There's This Game I Play In My Head

This is Johanna, you haven't met before. Today, I feel you should. This photo is old-- I think I was seventeen here[?] I lied. I just realized it was a friend's 19th birthday-- I was eighteen, turning nineteen. We met when I was fourteen, in the tenth grade (late birthday, turning fifteen). It's been almost six years. That isn't a long time. No, when you hear about great friendships or best friends, they'll tell you that they've known each other since they were little kids, perhaps their parents even knew eachother, and their grandparents before that-- some people were destined to be friends. Some people were just bound to meet and know each other for ever.

This isn't the case here. It was a random act of chance, we fell into the same groups in high school and became friends. That's all-- no exciting stories here. Here's the story, though: of all the friends I've ever had, of all the people I've ever met, she is the only one, that even after being disconnected through distance and busy lives, still bothers with me. People say that college/university will teach you who your real friends are-- they will say that these are the times when you make your life-long friends. This is true. The transition to university sifted out the friends in my life that were never meant to be, and one made it through. One still calls, and puts up with my license-less ass to pick me up and go out. One still gives a fuck. I take her for granted, and I don't call as often as I should, because I know that regardless of time-- she'll still give a fuck. And I know, I'm a jerk for not putting in my half, but at least I know she'll pull her weight.

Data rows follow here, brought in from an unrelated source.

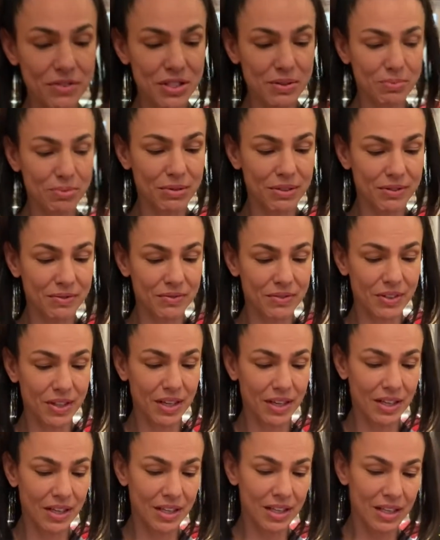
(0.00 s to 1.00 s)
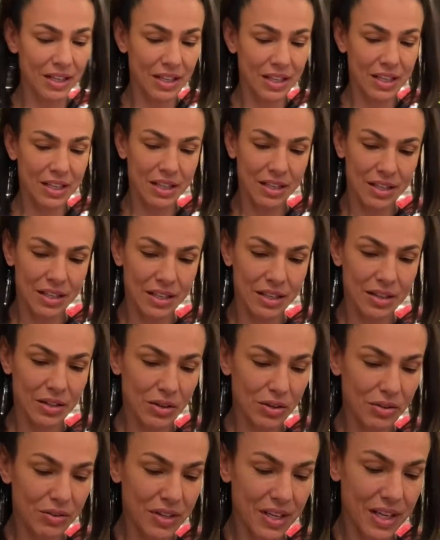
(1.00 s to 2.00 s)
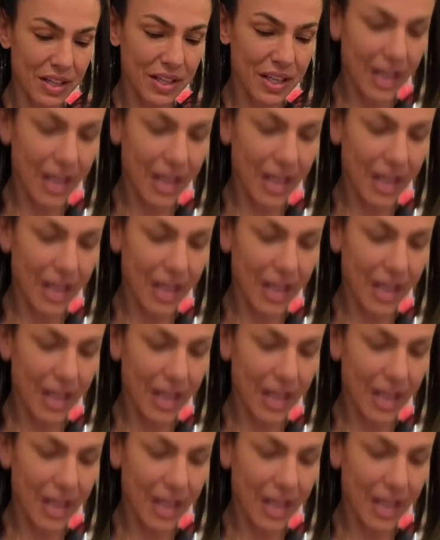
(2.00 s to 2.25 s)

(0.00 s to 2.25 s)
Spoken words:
a spoon of coriander.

This is not to demean my other friends, not for a second, they've all changed my life in different ways. But there's something to be said about a person who puts up with me for all these years, and I can still call one the best friends I've ever had. There's something to be said about a person when I don't need to rehearse the things I say before I say them, when I tell her I need three thousand dollars and she says let's go to an ATM, about a person who will keep me in the loop of her hectic life even when I'm never around. There's something to be said about that kind of a person. But I cannot find those words to say.

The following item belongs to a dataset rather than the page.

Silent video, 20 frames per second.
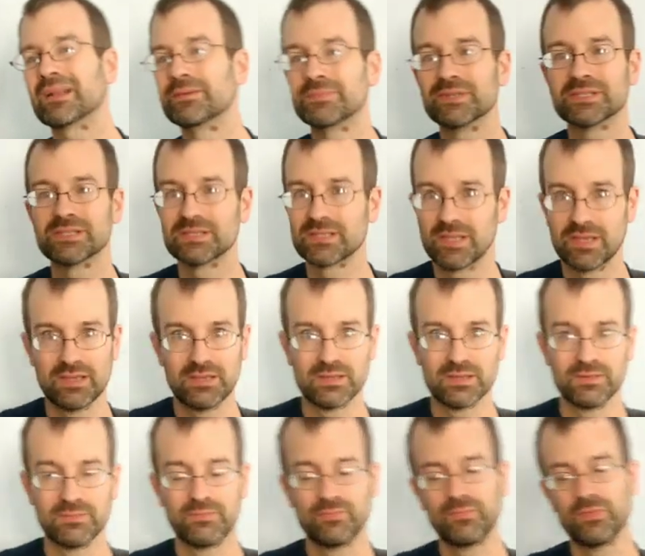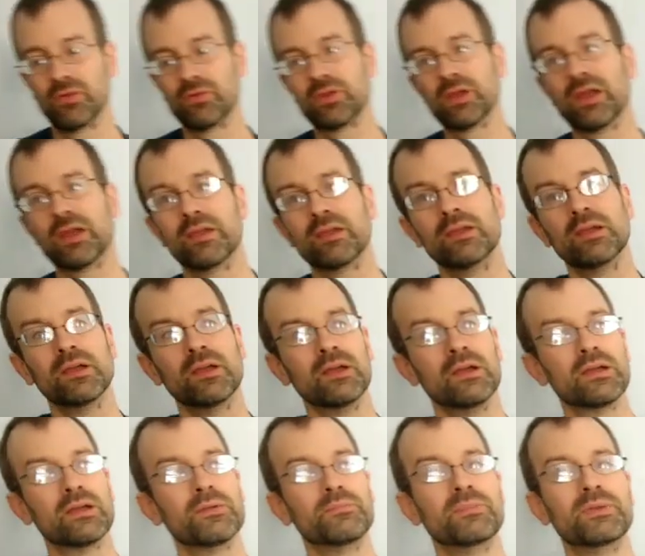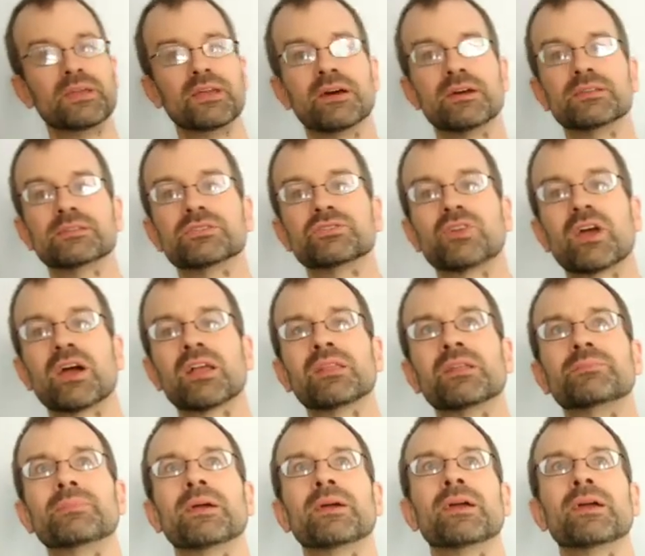a mistake, okay? Because trial and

I often play a game with myself-- I think about my funeral. Whether it happened tomorrow or sixty years from now. I try to think of the people that I would see being there, the people that would cry, would make a speech, would write a heartfelt letter of sympathy to my family. Every time I play this game, I go through a list of the people in my life-- instantly, she is listed immediately after my family. Every time. Even though there are other friends, other cousins, other people-- she always comes to mind and I don't doubt this. Every time I play this game, she wins.